What explains the persistence of revolutionary mobilization over five decades? Alpa Shah, a social anthropologist who has carried out long-term ethnographic research in a Maoist guerrilla zone in Jharkhand, has concluded that it is the "relations of intimacy" that have been built between the Maoist organization and the people in its areas of struggle that are crucial to understanding the movement's growth, development, and longevity. Shah holds that "an enormous effort was made to supersede and negate the specificities of caste and class divisions among all the people brought into the revolutionary fold. This involved, in particular, paying great attention to treating lower castes and tribes with respect and dignity as equals". On outreach to ordinary people, she emphasizes "the tone of the voice in which one was spoken to, the way one was greeted, the way one's house was entered, whether one sat on the floor like everyone else or required a chair to be found." She finds that the Maoists are "gentle and kind in everyday interactions.... They did not want special treatment and even insisted on doing things that no villagers would expect of their outside guests—like washing their used plates and cups and helping with household chores". They "treat the villagers as equals, overriding differences of caste. They had built relations of respect and dignity, but equally important, relations of joking and teasing.... [N]ot only was it common practice for high-caste Maoist leaders to eat from the same plate as low castes or for them to make a point of eating beef or rats to undermine quintessential markers of 'untouchability'." Basically such an approach has "enabled the Maoist guerrillas to be accepted by the local people as one of them".

Where, then, is the Indian Maoist movement going? The Indian state wants to sever these "relations of intimacy" of the Maoists with the wretched of the Indian earth, and is aggressively working to wipe out the movement by all available means, fair or foul, even violating with impunity Common Article 3 of the Geneva Conventions and Protocol II, relating to non-international armed conflict.
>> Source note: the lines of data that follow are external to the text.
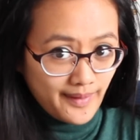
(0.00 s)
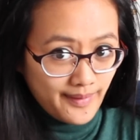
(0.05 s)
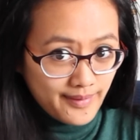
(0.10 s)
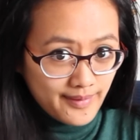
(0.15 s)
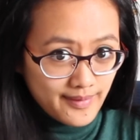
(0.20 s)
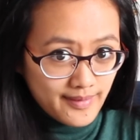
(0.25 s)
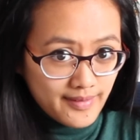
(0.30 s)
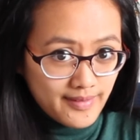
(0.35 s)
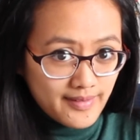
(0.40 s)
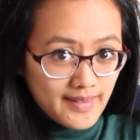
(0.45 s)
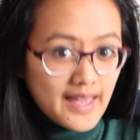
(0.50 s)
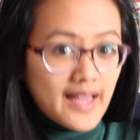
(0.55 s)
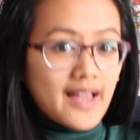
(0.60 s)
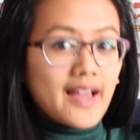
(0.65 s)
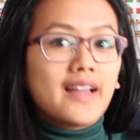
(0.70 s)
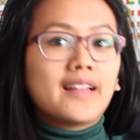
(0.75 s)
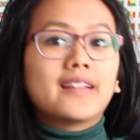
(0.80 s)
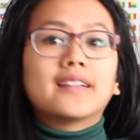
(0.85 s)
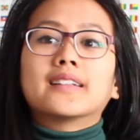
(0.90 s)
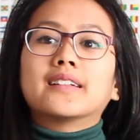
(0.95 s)
month.
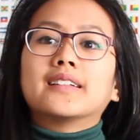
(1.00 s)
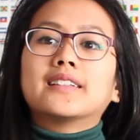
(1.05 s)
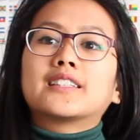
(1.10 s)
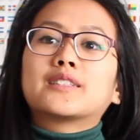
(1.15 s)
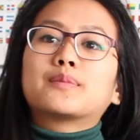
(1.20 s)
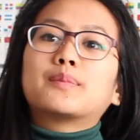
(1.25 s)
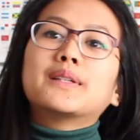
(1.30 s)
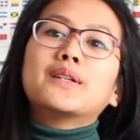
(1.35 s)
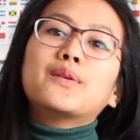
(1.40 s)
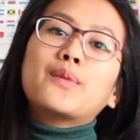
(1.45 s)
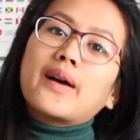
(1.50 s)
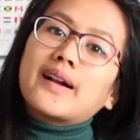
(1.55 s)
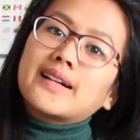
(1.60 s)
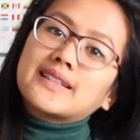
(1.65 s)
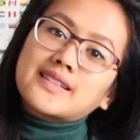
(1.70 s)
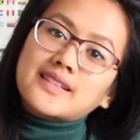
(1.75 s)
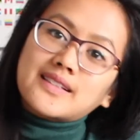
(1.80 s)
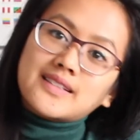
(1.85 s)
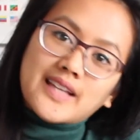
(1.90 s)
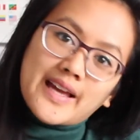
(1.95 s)
And it's been a
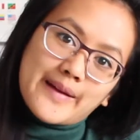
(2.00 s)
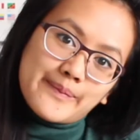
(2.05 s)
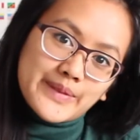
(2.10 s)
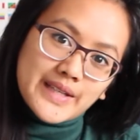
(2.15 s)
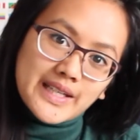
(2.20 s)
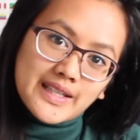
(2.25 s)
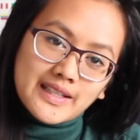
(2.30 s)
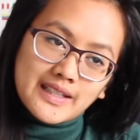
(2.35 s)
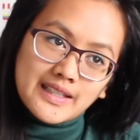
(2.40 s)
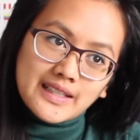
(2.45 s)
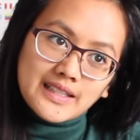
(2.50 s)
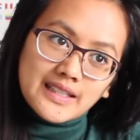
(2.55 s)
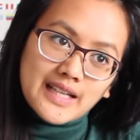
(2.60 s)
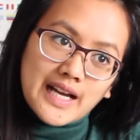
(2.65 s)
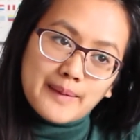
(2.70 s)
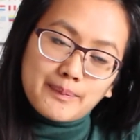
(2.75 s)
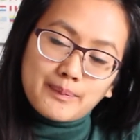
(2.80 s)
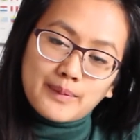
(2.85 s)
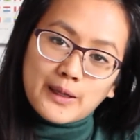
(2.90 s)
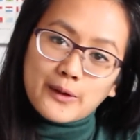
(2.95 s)
while since I
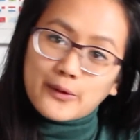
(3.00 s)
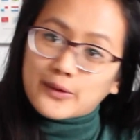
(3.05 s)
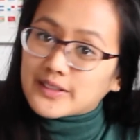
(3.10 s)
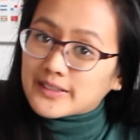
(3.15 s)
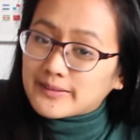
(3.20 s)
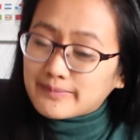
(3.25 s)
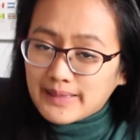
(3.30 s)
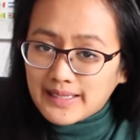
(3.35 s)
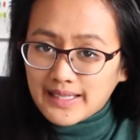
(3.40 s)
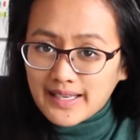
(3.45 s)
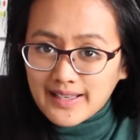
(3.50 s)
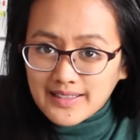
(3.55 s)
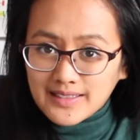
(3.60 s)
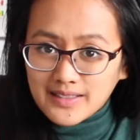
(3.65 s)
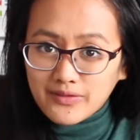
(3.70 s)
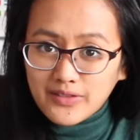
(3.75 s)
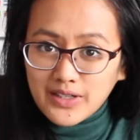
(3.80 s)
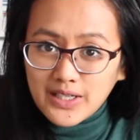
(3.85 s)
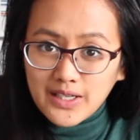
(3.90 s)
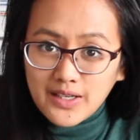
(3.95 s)
uploaded my
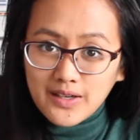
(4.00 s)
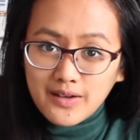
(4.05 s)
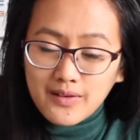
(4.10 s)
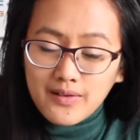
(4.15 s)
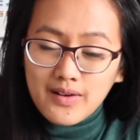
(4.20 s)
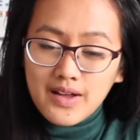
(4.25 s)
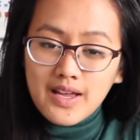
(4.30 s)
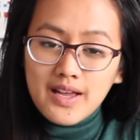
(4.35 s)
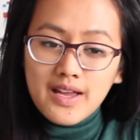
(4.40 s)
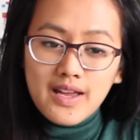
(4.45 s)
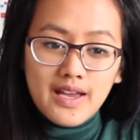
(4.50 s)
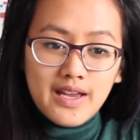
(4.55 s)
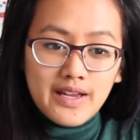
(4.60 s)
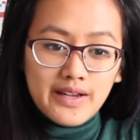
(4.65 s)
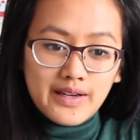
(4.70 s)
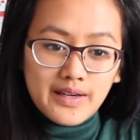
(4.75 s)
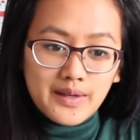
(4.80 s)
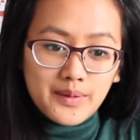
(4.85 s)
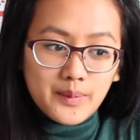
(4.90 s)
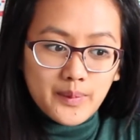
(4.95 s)
last video.
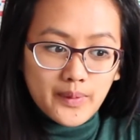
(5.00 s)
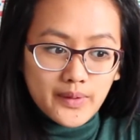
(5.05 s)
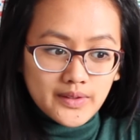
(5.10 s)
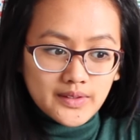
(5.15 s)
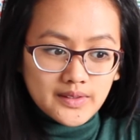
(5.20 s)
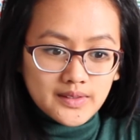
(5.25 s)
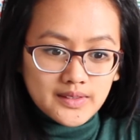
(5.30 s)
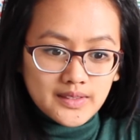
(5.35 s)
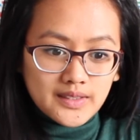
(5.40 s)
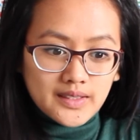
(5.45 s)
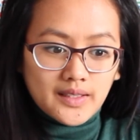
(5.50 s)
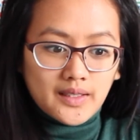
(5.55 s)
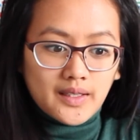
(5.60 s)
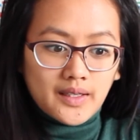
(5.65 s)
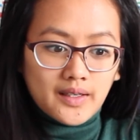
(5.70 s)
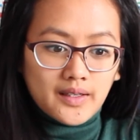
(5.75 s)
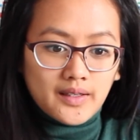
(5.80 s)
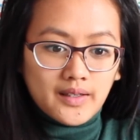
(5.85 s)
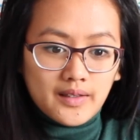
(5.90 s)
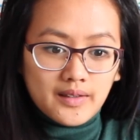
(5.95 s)
It was
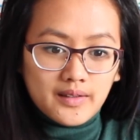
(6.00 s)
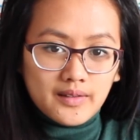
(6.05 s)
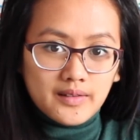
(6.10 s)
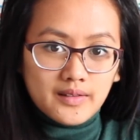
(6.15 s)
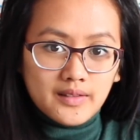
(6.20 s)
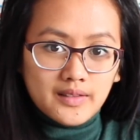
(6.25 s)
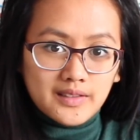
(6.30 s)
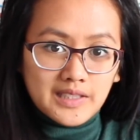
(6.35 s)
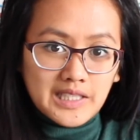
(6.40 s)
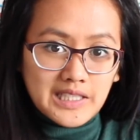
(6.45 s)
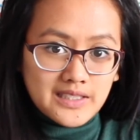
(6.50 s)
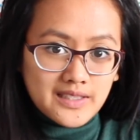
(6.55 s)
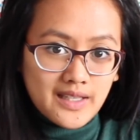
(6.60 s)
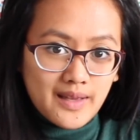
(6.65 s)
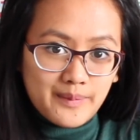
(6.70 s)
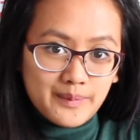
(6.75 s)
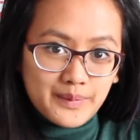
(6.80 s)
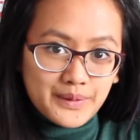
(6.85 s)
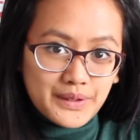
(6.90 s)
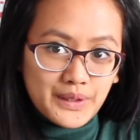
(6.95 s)
in
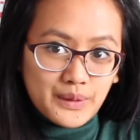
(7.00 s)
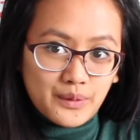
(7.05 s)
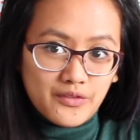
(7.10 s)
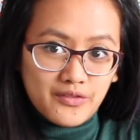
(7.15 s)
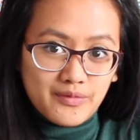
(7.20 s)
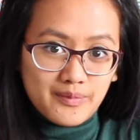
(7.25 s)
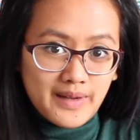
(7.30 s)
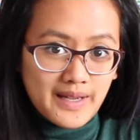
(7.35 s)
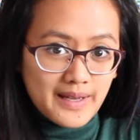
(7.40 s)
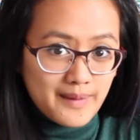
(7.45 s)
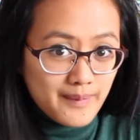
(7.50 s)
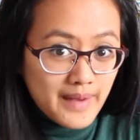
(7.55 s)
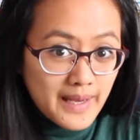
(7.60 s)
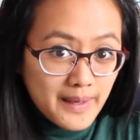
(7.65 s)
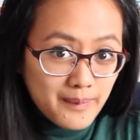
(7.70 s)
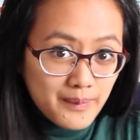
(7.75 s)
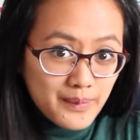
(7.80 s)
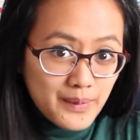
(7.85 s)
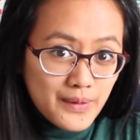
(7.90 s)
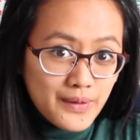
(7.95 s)
December with my
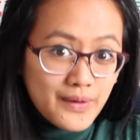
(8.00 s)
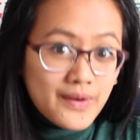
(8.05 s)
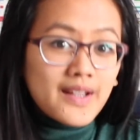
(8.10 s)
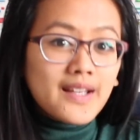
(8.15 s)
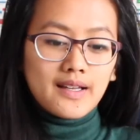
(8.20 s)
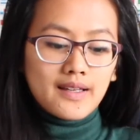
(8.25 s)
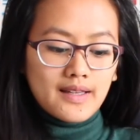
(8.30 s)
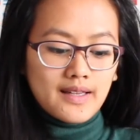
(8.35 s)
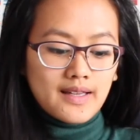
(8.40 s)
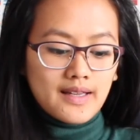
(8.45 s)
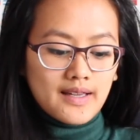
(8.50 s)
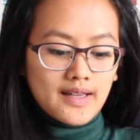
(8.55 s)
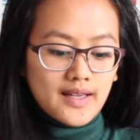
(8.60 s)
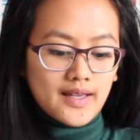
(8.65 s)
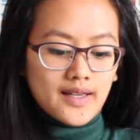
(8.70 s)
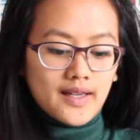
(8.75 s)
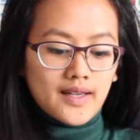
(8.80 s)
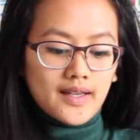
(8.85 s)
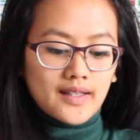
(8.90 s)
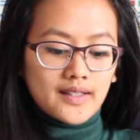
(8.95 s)
MacBook.
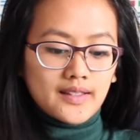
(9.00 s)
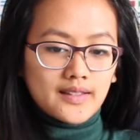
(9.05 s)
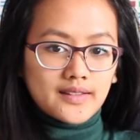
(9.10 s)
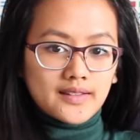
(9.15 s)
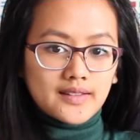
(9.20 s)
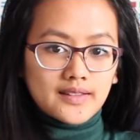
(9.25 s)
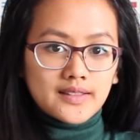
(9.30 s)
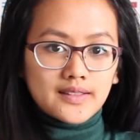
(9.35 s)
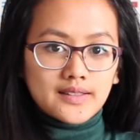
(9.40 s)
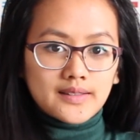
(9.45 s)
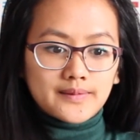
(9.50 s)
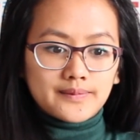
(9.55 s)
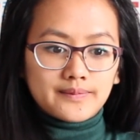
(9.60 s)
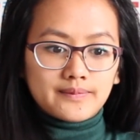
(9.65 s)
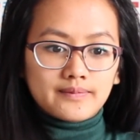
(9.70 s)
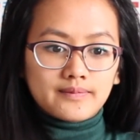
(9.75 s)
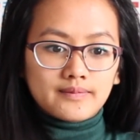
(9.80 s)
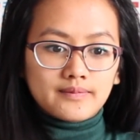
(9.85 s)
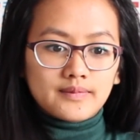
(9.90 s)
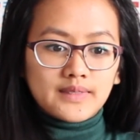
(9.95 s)

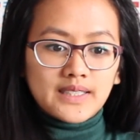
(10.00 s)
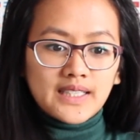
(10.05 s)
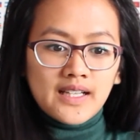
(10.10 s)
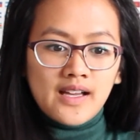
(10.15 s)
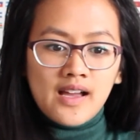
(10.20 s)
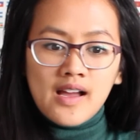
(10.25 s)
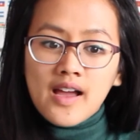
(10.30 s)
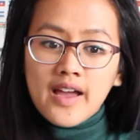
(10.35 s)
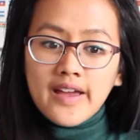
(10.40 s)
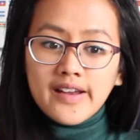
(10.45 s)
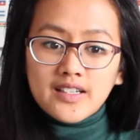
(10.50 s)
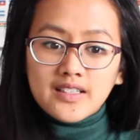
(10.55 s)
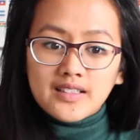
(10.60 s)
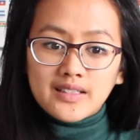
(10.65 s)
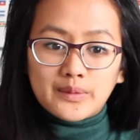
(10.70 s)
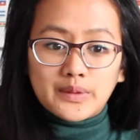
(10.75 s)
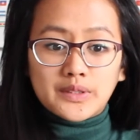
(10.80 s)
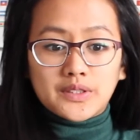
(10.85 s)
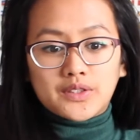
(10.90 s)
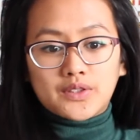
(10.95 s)
And yeah, I
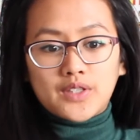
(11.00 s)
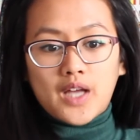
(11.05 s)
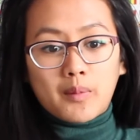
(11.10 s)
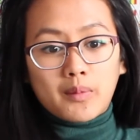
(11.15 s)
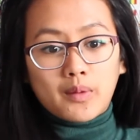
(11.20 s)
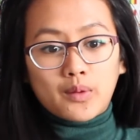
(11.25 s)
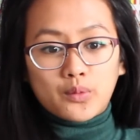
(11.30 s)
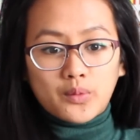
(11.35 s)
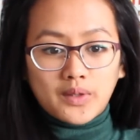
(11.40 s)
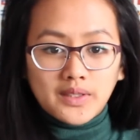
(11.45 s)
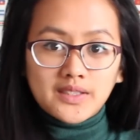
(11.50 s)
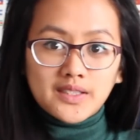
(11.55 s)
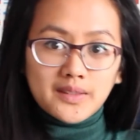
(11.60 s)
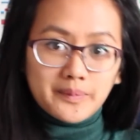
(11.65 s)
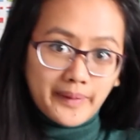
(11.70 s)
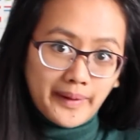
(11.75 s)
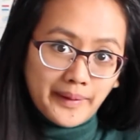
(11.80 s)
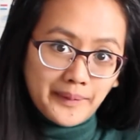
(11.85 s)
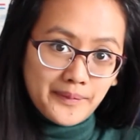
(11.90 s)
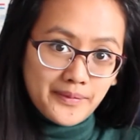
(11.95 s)
actually wanted to upload once a
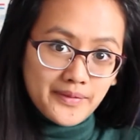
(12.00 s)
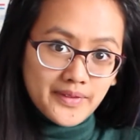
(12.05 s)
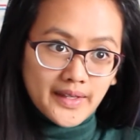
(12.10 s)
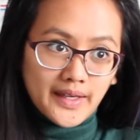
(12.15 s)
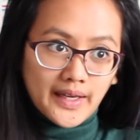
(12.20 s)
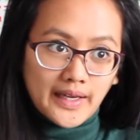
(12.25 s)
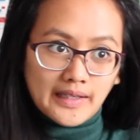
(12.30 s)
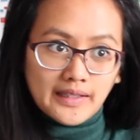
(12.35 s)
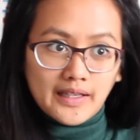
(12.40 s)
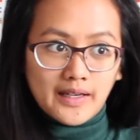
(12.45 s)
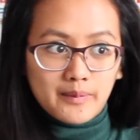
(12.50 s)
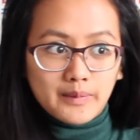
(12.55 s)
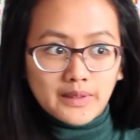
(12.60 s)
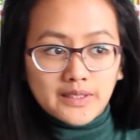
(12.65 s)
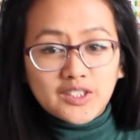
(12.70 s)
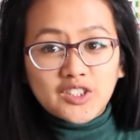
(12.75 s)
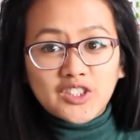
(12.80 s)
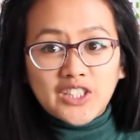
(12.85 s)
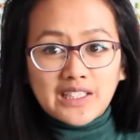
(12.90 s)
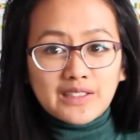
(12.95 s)
month and I
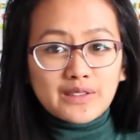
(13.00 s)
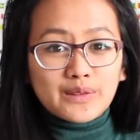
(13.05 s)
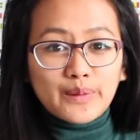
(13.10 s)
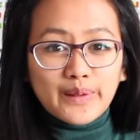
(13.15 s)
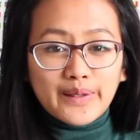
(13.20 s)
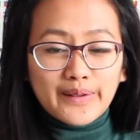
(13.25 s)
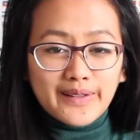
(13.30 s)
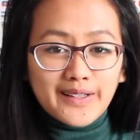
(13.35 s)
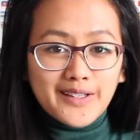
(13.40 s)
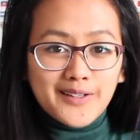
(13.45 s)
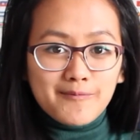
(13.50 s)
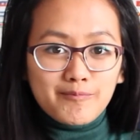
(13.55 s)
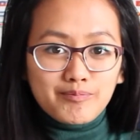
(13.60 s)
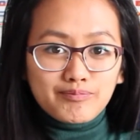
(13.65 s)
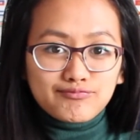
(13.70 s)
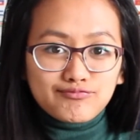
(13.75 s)
missed January.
The Maoist movement is, in turn, bent upon overthrowing the Indian state, through a combination of protracted armed struggle, mass mobilization, and strategic alliances with the oppressed nationalities. Neither of these possibilities however, stands a chance of success at this juncture.
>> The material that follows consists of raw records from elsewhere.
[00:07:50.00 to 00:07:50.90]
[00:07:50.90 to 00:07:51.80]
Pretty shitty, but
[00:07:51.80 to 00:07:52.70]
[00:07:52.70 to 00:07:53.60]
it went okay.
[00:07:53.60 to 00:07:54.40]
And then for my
In taking on one of the most powerful capitalist states and ruling classes in the global South, the Maoist movement has become increasingly militarized, and the Indian state has in turn been striving to limit the movement's other strategic options, pushing it toward armed confrontation. Consequently, the movement is finding the going more difficult. The absence of "base areas" means that the party's mass-line politics has little chance of being popularly perceived as a superior form of representation to the establishment's discredited and corrupt form of liberal democracy. Nevertheless, there have been calls for "simultaneous uprisings in a wide range of geographic and social settings" in opposition to land grabs, creating great turmoil that might result in a revolutionary upheaval and herald a critical leap forward.